(Collected data entries)
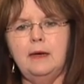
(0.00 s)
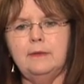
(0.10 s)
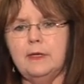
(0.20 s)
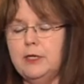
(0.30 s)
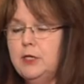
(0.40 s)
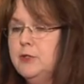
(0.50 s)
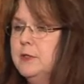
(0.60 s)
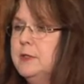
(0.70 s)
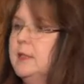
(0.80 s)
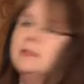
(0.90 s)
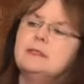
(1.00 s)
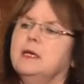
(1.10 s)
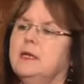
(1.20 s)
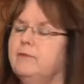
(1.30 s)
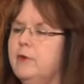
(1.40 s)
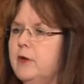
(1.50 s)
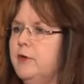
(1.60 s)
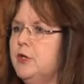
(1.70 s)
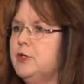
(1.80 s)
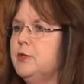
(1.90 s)
The literature says that very,
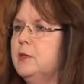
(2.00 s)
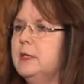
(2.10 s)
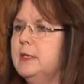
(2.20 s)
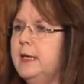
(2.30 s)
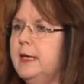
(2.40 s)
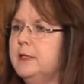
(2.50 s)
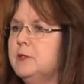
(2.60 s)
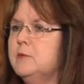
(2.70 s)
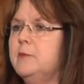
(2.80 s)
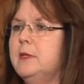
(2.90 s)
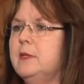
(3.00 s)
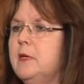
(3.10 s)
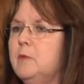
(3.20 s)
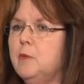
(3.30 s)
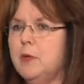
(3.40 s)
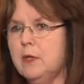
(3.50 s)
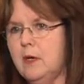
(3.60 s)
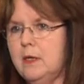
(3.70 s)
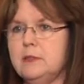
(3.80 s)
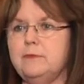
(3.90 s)
very shortly, cancer will be the #1
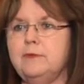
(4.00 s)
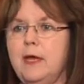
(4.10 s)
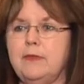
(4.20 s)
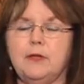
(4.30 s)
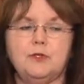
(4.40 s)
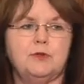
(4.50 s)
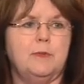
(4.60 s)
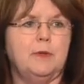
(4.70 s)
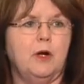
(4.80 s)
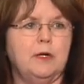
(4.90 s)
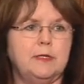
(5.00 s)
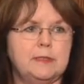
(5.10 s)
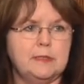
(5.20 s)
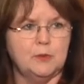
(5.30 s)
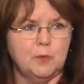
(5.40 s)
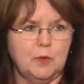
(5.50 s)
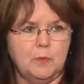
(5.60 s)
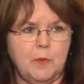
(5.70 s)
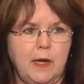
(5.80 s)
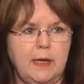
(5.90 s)
cause of death, outstripping heart disease
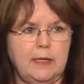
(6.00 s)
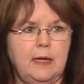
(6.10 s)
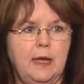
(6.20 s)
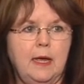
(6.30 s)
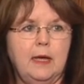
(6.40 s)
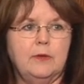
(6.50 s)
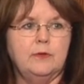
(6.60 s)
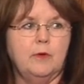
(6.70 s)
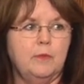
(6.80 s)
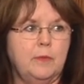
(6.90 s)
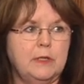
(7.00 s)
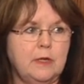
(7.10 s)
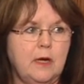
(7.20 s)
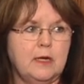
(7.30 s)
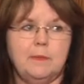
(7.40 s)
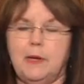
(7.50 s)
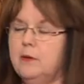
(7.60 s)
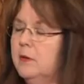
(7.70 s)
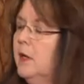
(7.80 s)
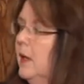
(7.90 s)
worldwide. So when we talk about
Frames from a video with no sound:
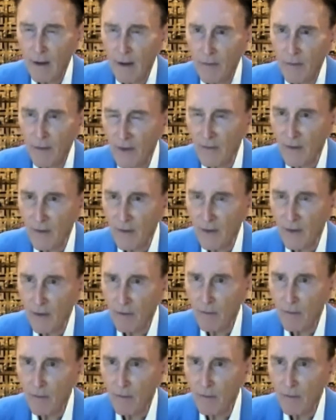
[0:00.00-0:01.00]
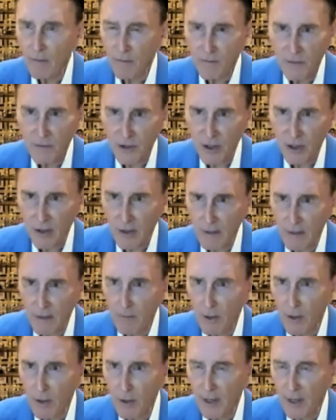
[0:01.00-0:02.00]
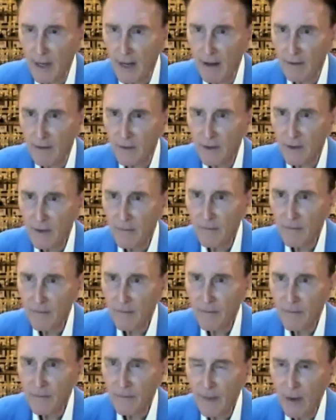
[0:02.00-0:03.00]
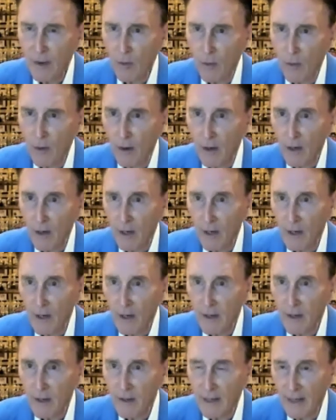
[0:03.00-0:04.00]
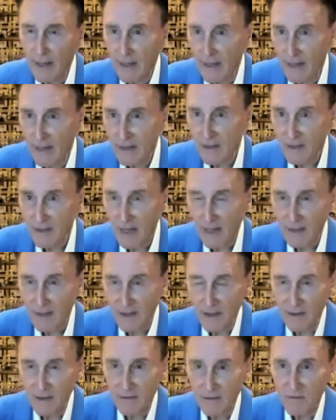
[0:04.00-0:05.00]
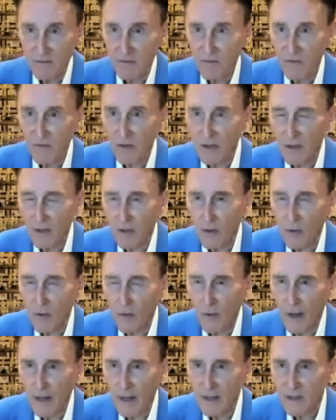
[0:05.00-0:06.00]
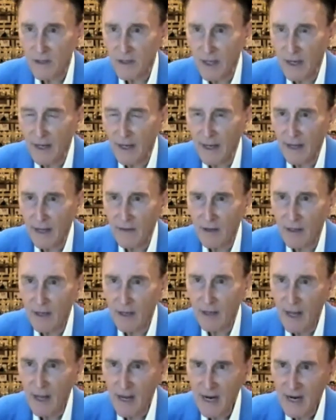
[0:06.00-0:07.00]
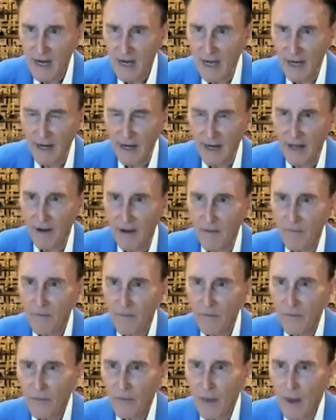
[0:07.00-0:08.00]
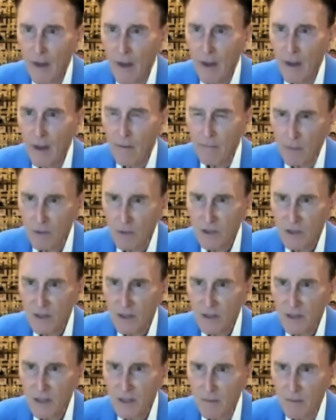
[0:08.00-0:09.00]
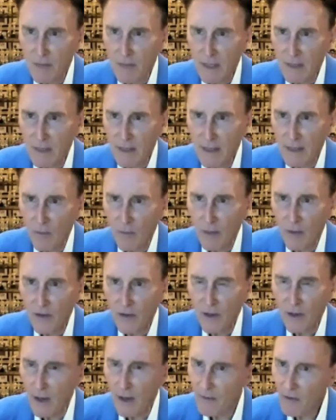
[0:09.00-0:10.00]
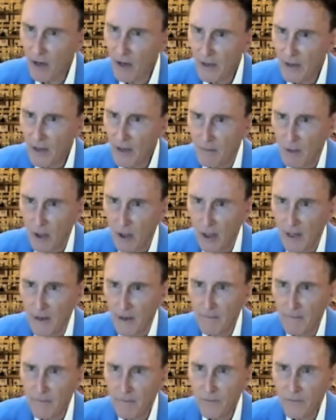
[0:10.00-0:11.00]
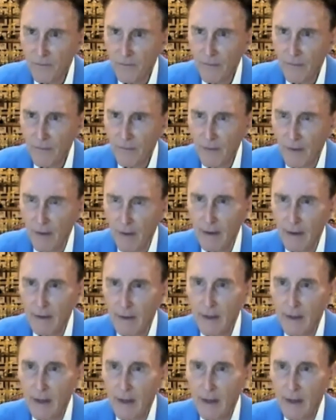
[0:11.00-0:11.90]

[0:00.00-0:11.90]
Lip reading: then they'll generally burn it out or anesthetize it with a local anesthetic and then cut it out. Most of this can be dealt with if you get them early. All right.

*ASSIGNMENT:* A line belongs in the answer if it contains the word "with"; copy every such line from the data above.

*EXPECTED ANSWER:*
Frames from a video with no sound:
Lip reading: then they'll generally burn it out or anesthetize it with a local anesthetic and then cut it out. Most of this can be dealt with if you get them early. All right.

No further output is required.